DATA SHOWN below:

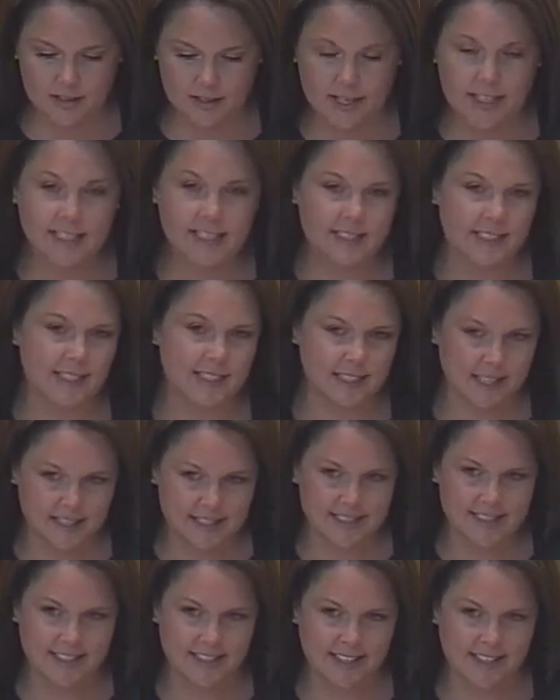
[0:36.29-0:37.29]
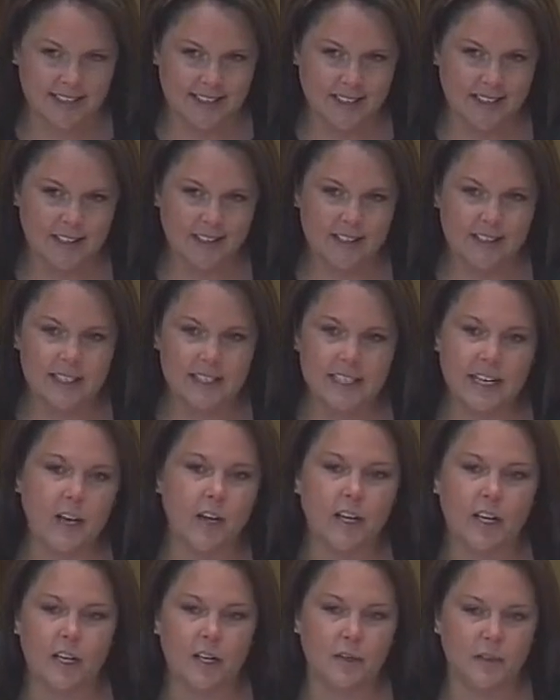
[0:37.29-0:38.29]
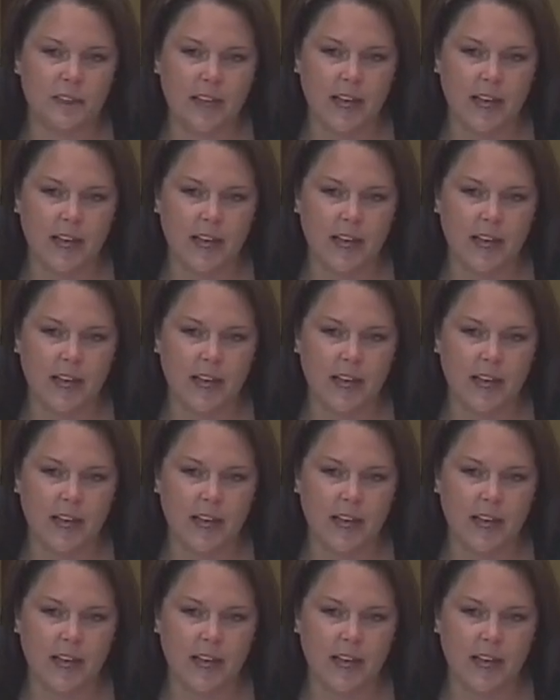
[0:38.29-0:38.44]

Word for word: and it's to Dustin to tell you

End of DATA SHOWN.

REQUIRED ACTION: Print the material above verbatim, no images.

ANSWER TO THIS EXERCISE:
[0:36.29-0:37.29]
[0:37.29-0:38.29]
[0:38.29-0:38.44]

Word for word: and it's to Dustin to tell you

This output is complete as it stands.